S'ajoute en effet à ces pistes probables un autre élément de taille : depuis 2007, la crise est passée par là. La réforme de la dépendance version 2011 ne devrait donc avoir qu'un rapport assez lointain avec ce qui pouvait être envisagé lors de la première annonce présidentielle au début du quinquennat. Le gouvernement se garde bien, désormais, d'évoquer la perspective d'un cinquième risque ou d'une cinquième branche (de la sécurité sociale). La réforme de la dépendance devrait donc être une réforme "modeste", du moins au regard des ambitions initiales.

De nombreux sujets en suspens

Si les quelques points évoqués ci-dessus semblent faire consensus, d'autres sujets semblent en revanche beaucoup plus incertains. C'est notamment le cas du sort des GIR 4, que certains suggéraient de sortir du champ de l'allocation personnalisée d'autonomie. Compte tenu de son impact social - et politique - une telle mesure paraît cependant assez peu probable. Il en va de même pour la récupération sur succession, même si un mécanisme plus subtil sur une base "volontaire" - à l'image de celui proposé par le Sénat - n'est pas à exclure. De même, dans l'hypothèse de la mise en place d'un complément assurantiel, la perspective d'une incitation fiscale s'est progressivement éloignée - trop peu orthodoxe en période de rigueur budgétaire - au profit de la possibilité de conversion sans pénalité des contrats d'assurance vie.
Il existe également des incertitudes sur les dates et les modalités de la réforme : texte spécifique ou rattachement au projet de loi de financement de la sécurité sociale pour 2012 (PLFSS) ? Un seul texte ou plusieurs textes ? Toute la réforme avant la présidentielle de 2012 ou une partie renvoyée à l'après-présidentielle ?... Mais la véritable interrogation porte toutefois, bien entendu, sur le financement de la réforme.
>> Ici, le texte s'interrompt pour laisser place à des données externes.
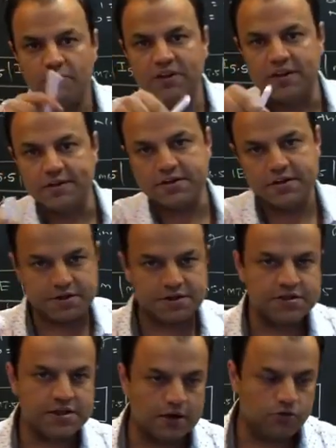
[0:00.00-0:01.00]
with
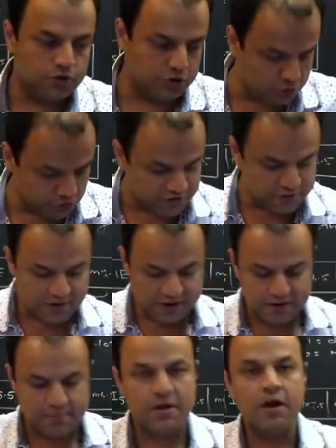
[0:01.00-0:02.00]
instructions how to use sim
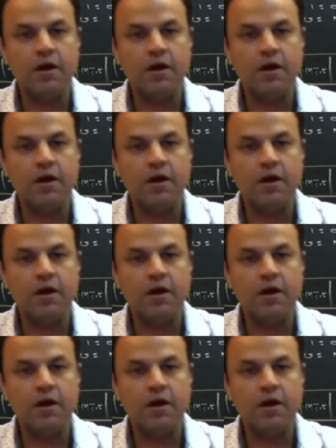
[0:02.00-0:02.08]
and rim.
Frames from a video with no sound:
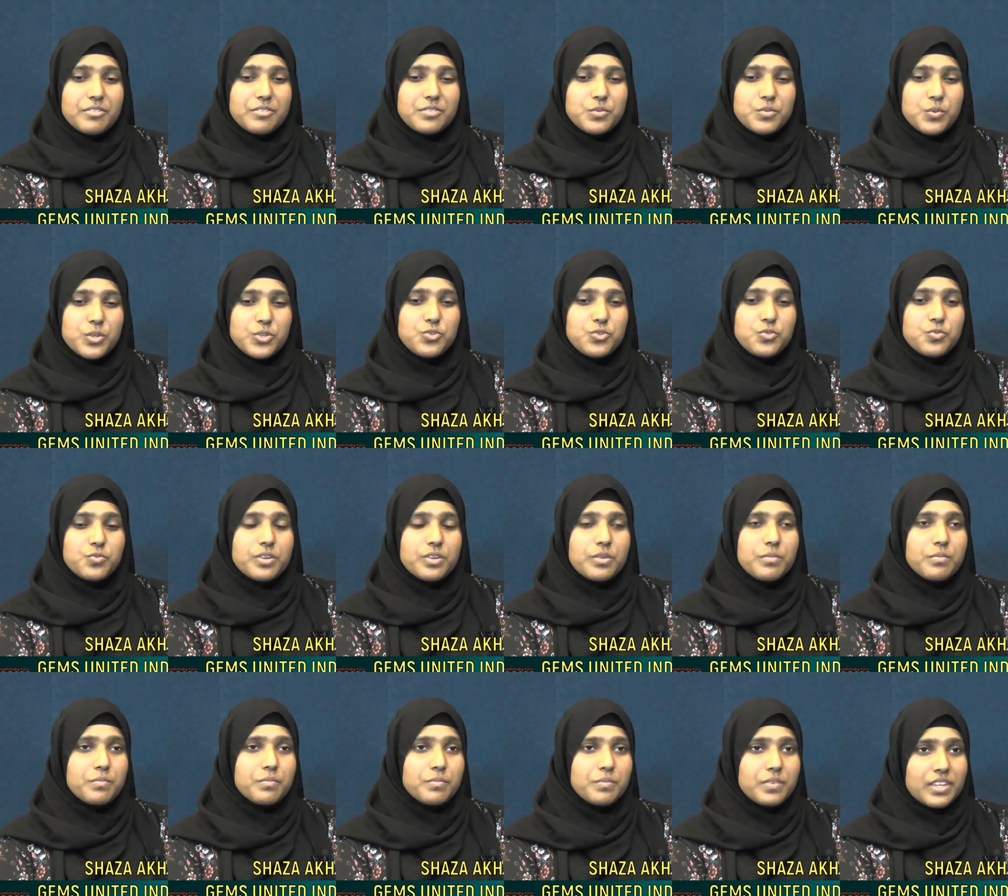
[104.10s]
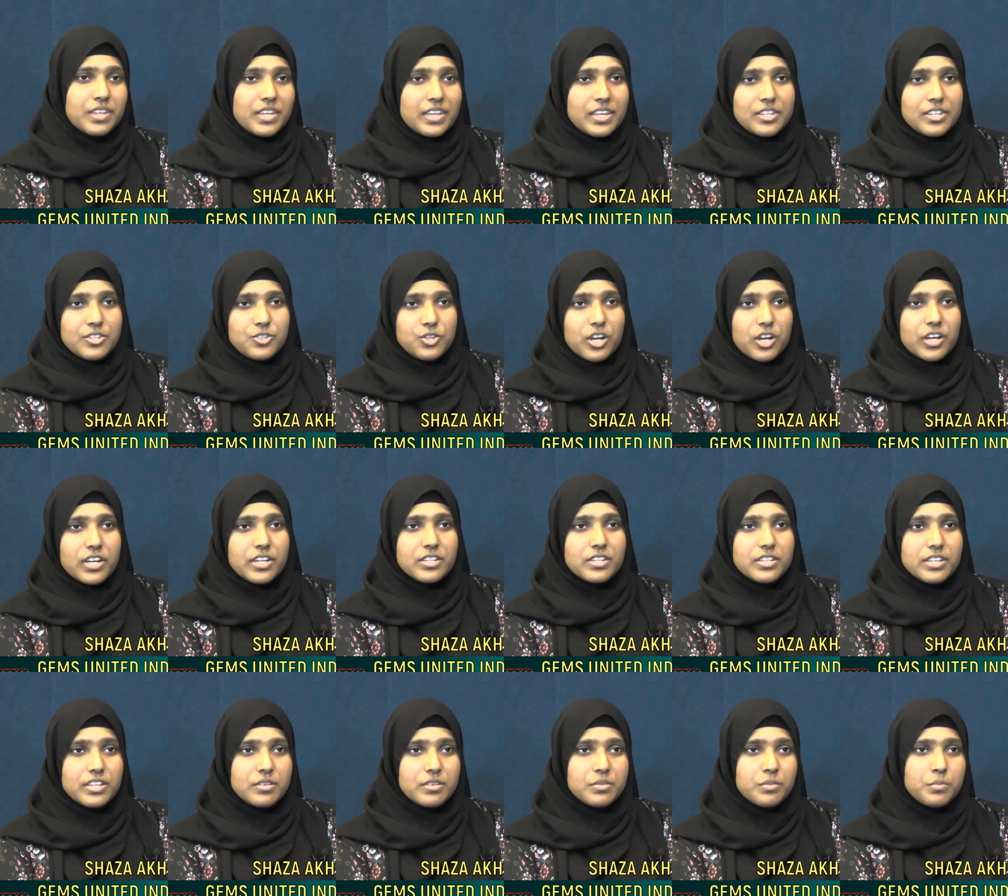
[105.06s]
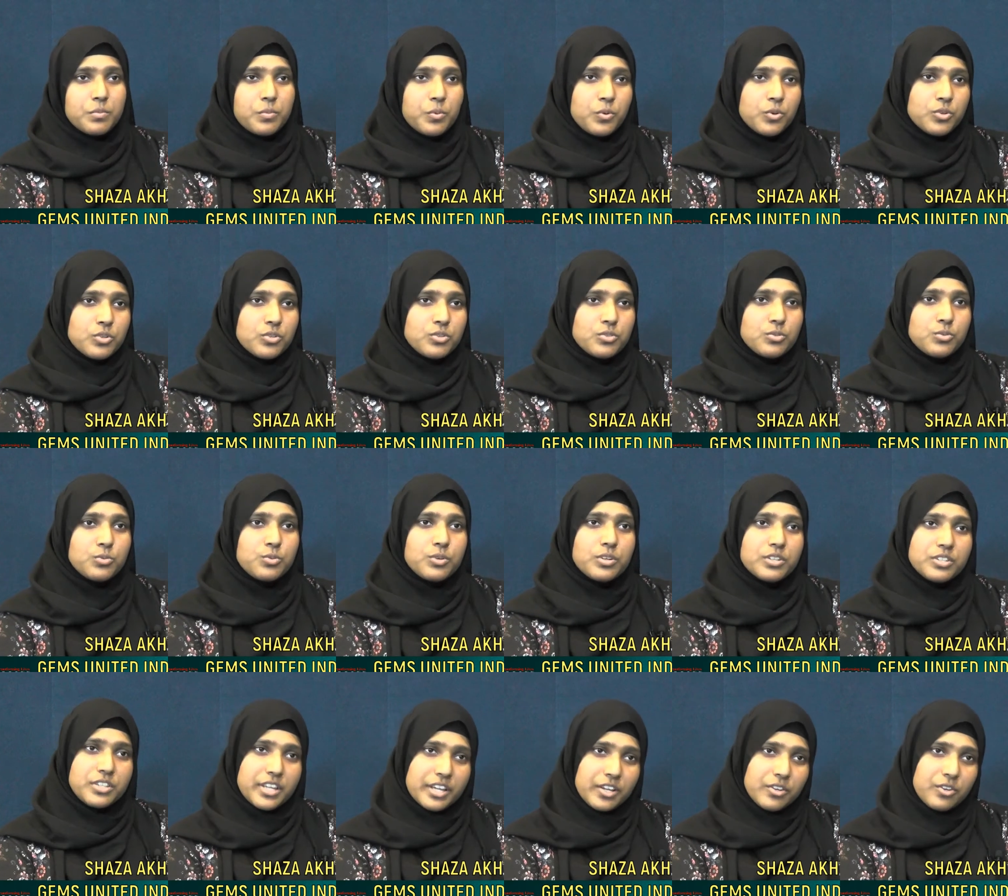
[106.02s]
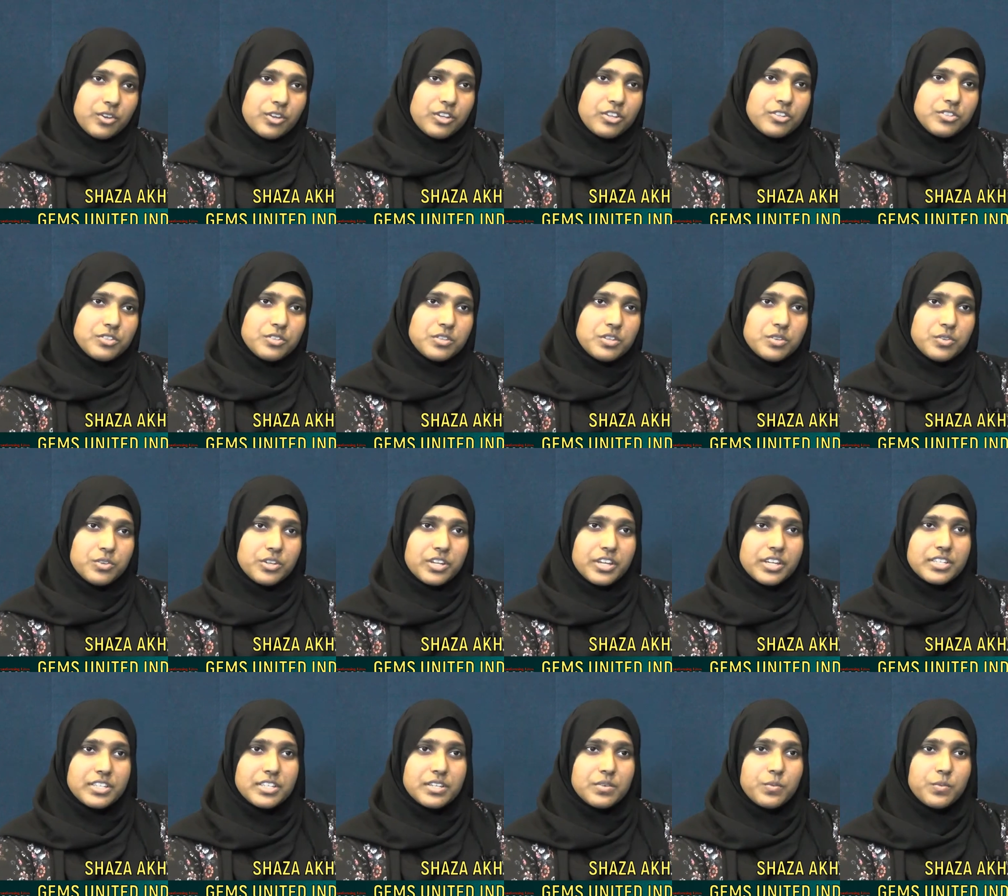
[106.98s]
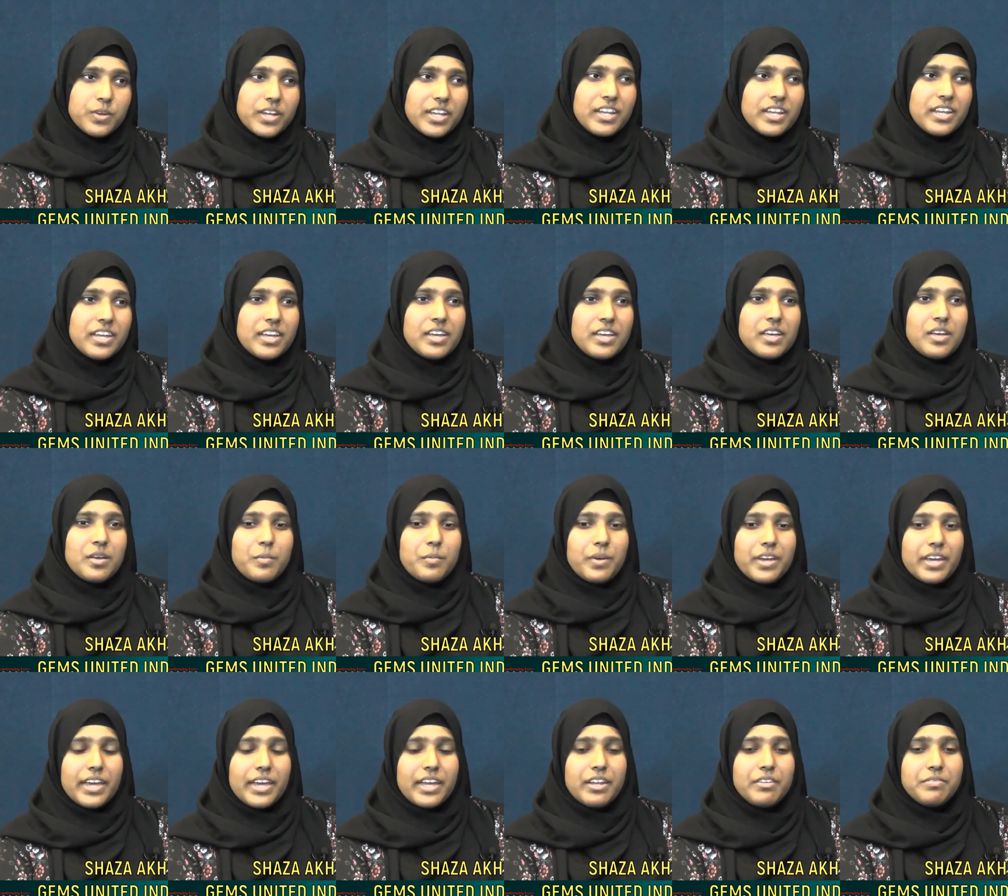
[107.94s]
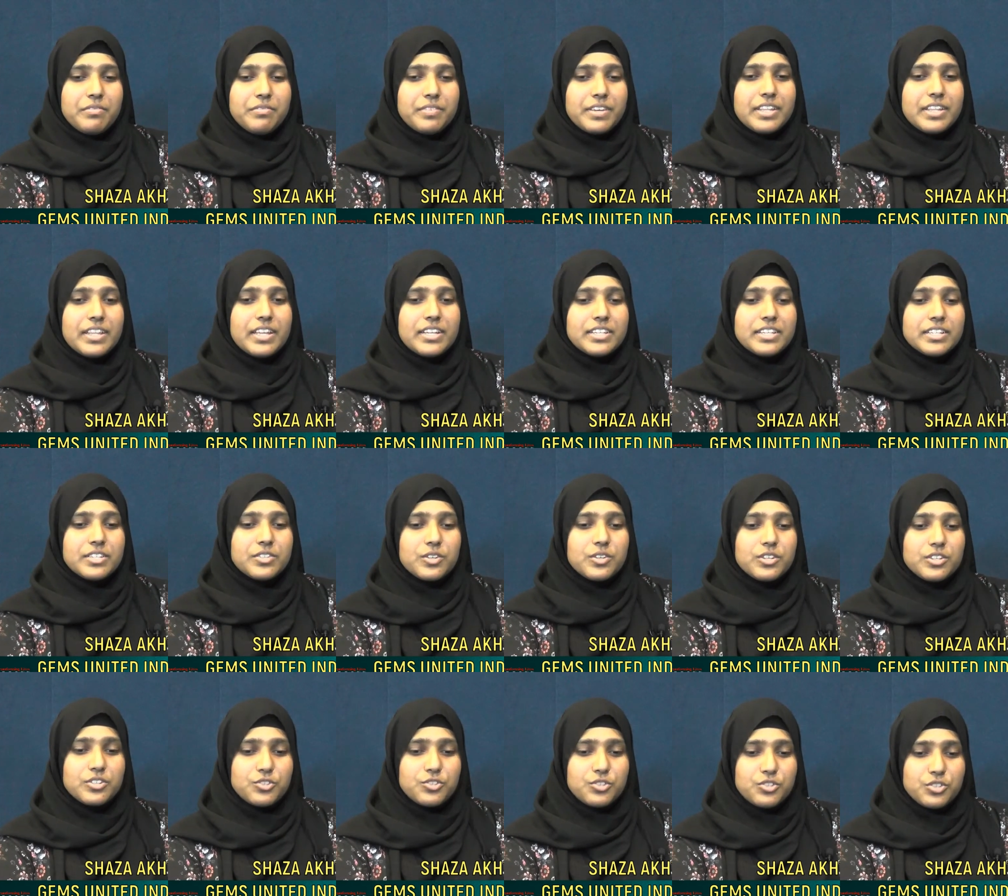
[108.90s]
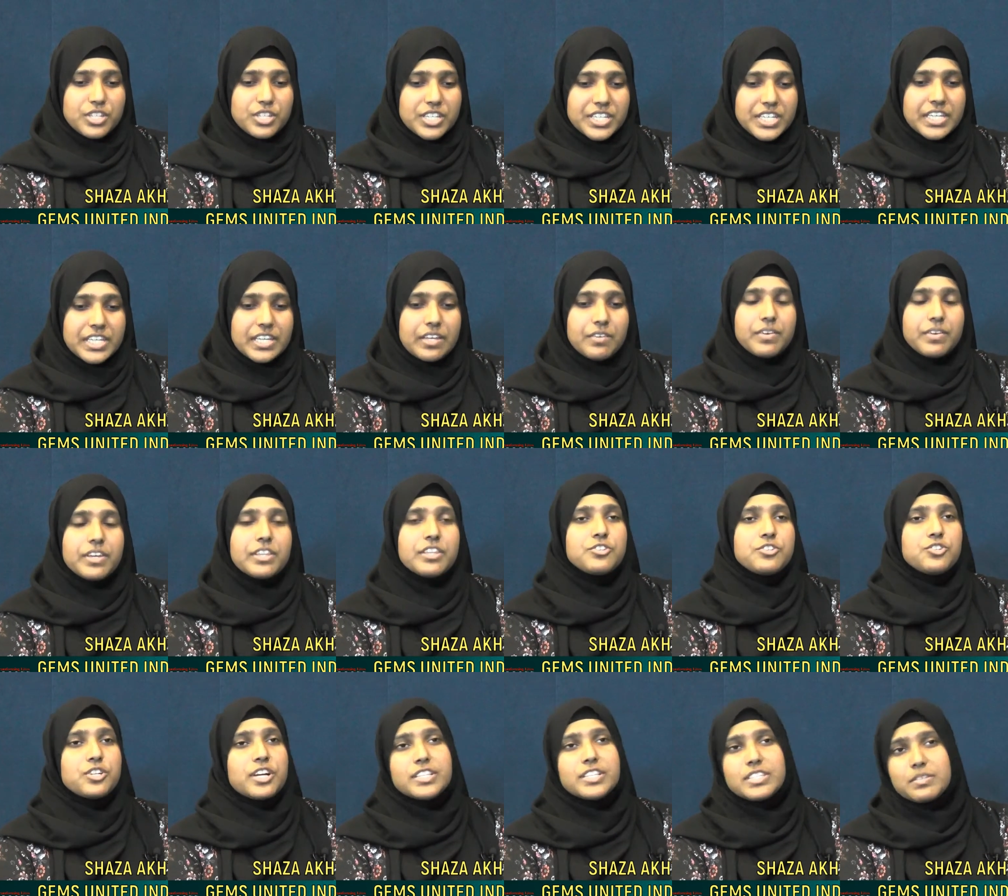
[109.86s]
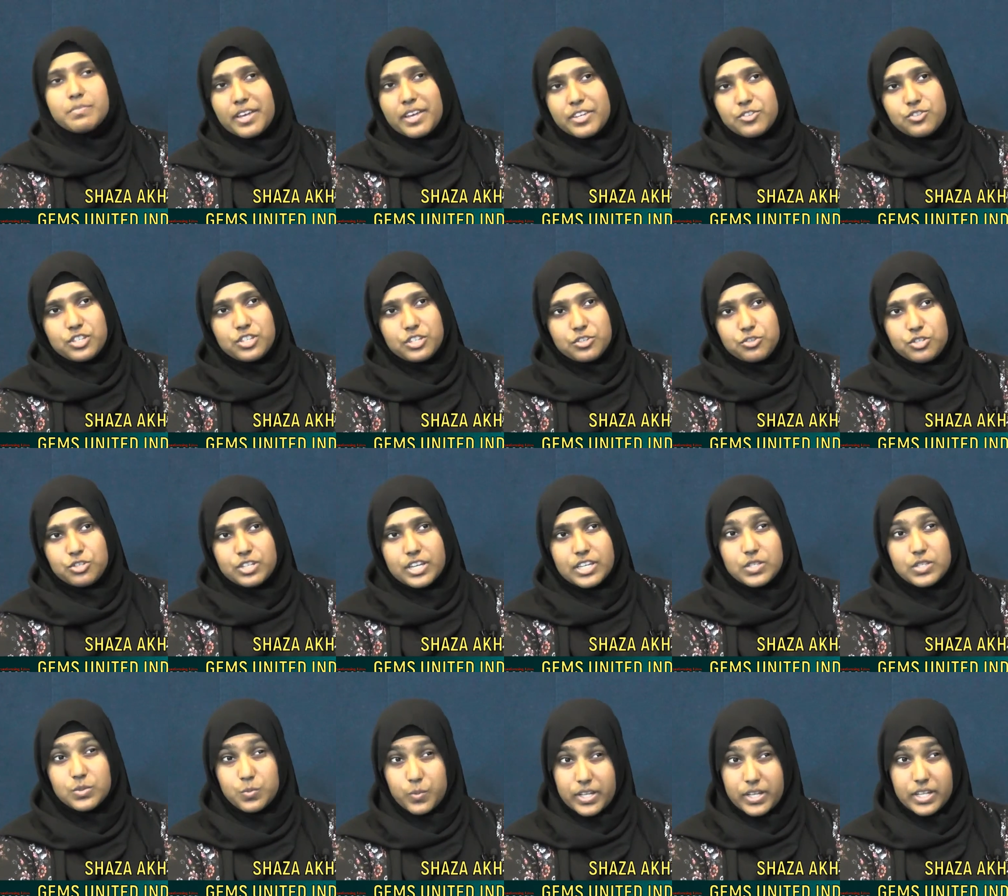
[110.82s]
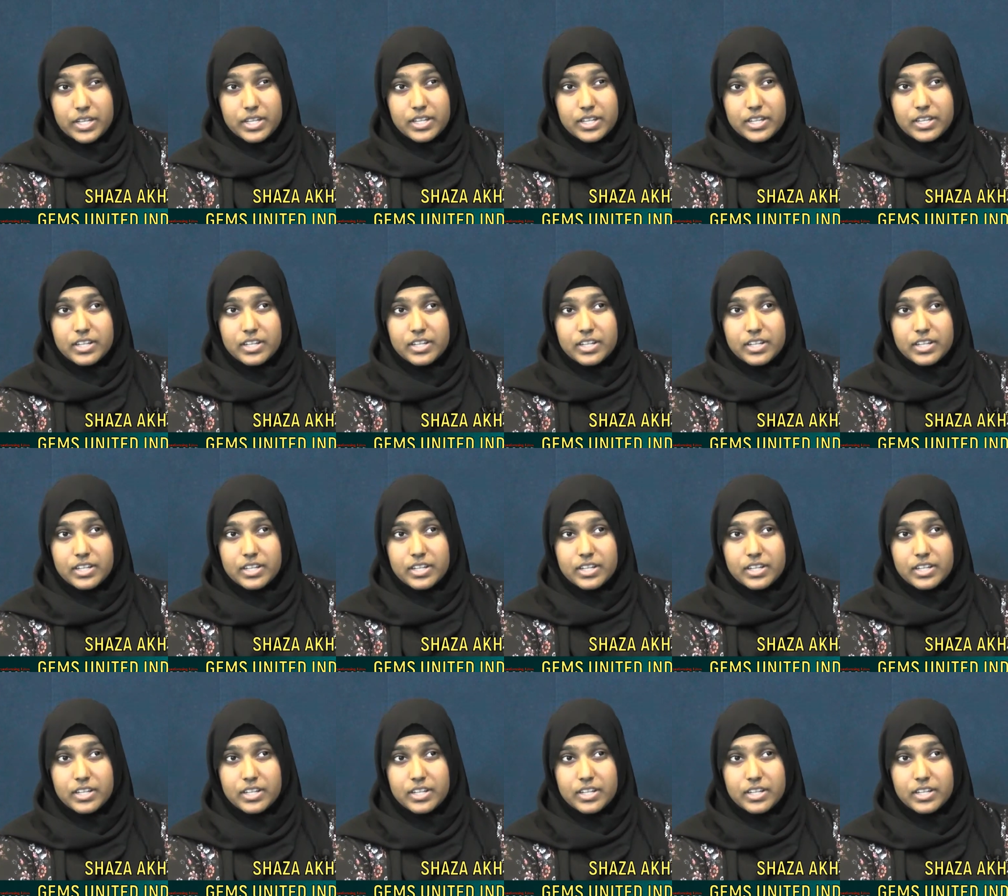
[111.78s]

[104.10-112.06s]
a switch from chalk and board to a technology oriented one. I kind of feel that technology is taking away the child's imagination as well.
Sur ce point, il existe une seule certitude : l'ampleur financière de cette dernière - du moins en termes de financements publics - devrait être relativement limitée, loin de ce qui avait été envisagé au départ. Difficile en effet de dégager un financement public important alors que la réduction des déficits est devenue une priorité nationale et que le gouvernement exclut un accroissement significatif de la fiscalité.
Pour autant, de nombreuses pistes restent ouvertes et il serait hasardeux de faire des pronostics. Trois hypothèses de financement semblent tenir la corde : une taxation des mutations à titre gratuit, un alignement du taux plein de la CSG sur les pensions de retraite (6,6% actuellement) sur celui des actifs (7,5%) et l'instauration d'une seconde journée nationale de solidarité. Cette dernière hypothèse, qui semblait peu crédible au départ, a repris de la consistance avec les récents propos de Roselyne Bachelot-Narquin et de Marie-Anne Montchamp, qui ont déclaré trouver cette solution intéressante. Il reste que son coût politique la rend assez peu vraisemblable. Réponse - en principe - en septembre, avec l'annonce du chef de l'Etat.